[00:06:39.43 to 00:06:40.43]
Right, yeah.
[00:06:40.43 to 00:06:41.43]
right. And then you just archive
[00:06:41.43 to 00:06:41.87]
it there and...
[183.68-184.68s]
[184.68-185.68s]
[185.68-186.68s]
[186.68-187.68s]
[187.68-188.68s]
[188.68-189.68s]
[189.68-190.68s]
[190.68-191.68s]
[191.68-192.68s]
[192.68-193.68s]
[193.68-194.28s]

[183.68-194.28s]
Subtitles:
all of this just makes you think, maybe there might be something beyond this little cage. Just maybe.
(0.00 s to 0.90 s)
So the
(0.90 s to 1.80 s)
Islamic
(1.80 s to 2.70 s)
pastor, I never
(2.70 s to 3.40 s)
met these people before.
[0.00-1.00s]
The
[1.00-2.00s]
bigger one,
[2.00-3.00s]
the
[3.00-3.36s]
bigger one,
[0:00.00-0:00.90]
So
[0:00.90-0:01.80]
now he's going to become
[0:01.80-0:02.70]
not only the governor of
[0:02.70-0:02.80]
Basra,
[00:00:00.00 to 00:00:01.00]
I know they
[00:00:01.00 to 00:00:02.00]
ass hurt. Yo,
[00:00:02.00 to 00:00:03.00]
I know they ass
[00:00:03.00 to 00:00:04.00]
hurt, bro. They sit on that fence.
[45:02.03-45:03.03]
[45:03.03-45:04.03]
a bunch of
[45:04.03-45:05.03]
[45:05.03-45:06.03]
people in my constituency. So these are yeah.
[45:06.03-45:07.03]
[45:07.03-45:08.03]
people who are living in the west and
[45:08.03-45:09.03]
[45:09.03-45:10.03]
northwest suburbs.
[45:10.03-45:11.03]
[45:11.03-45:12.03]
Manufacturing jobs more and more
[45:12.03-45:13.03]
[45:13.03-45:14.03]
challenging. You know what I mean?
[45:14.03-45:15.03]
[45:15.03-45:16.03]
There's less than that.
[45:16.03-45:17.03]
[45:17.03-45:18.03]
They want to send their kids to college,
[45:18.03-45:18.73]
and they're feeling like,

- [Assignment] Print each record word for word.

- [Response area]
[00:06:39.43 to 00:06:40.43]
Right, yeah.
[00:06:40.43 to 00:06:41.43]
right. And then you just archive
[00:06:41.43 to 00:06:41.87]
it there and...
[183.68-184.68s]
[184.68-185.68s]
[185.68-186.68s]
[186.68-187.68s]
[187.68-188.68s]
[188.68-189.68s]
[189.68-190.68s]
[190.68-191.68s]
[191.68-192.68s]
[192.68-193.68s]
[193.68-194.28s]

[183.68-194.28s]
Subtitles:
all of this just makes you think, maybe there might be something beyond this little cage. Just maybe.
(0.00 s to 0.90 s)
So the
(0.90 s to 1.80 s)
Islamic
(1.80 s to 2.70 s)
pastor, I never
(2.70 s to 3.40 s)
met these people before.
[0.00-1.00s]
The
[1.00-2.00s]
bigger one,
[2.00-3.00s]
the
[3.00-3.36s]
bigger one,
[0:00.00-0:00.90]
So
[0:00.90-0:01.80]
now he's going to become
[0:01.80-0:02.70]
not only the governor of
[0:02.70-0:02.80]
Basra,
[00:00:00.00 to 00:00:01.00]
I know they
[00:00:01.00 to 00:00:02.00]
ass hurt. Yo,
[00:00:02.00 to 00:00:03.00]
I know they ass
[00:00:03.00 to 00:00:04.00]
hurt, bro. They sit on that fence.
[45:02.03-45:03.03]
[45:03.03-45:04.03]
a bunch of
[45:04.03-45:05.03]
[45:05.03-45:06.03]
people in my constituency. So these are yeah.
[45:06.03-45:07.03]
[45:07.03-45:08.03]
people who are living in the west and
[45:08.03-45:09.03]
[45:09.03-45:10.03]
northwest suburbs.
[45:10.03-45:11.03]
[45:11.03-45:12.03]
Manufacturing jobs more and more
[45:12.03-45:13.03]
[45:13.03-45:14.03]
challenging. You know what I mean?
[45:14.03-45:15.03]
[45:15.03-45:16.03]
There's less than that.
[45:16.03-45:17.03]
[45:17.03-45:18.03]
They want to send their kids to college,
[45:18.03-45:18.73]
and they're feeling like,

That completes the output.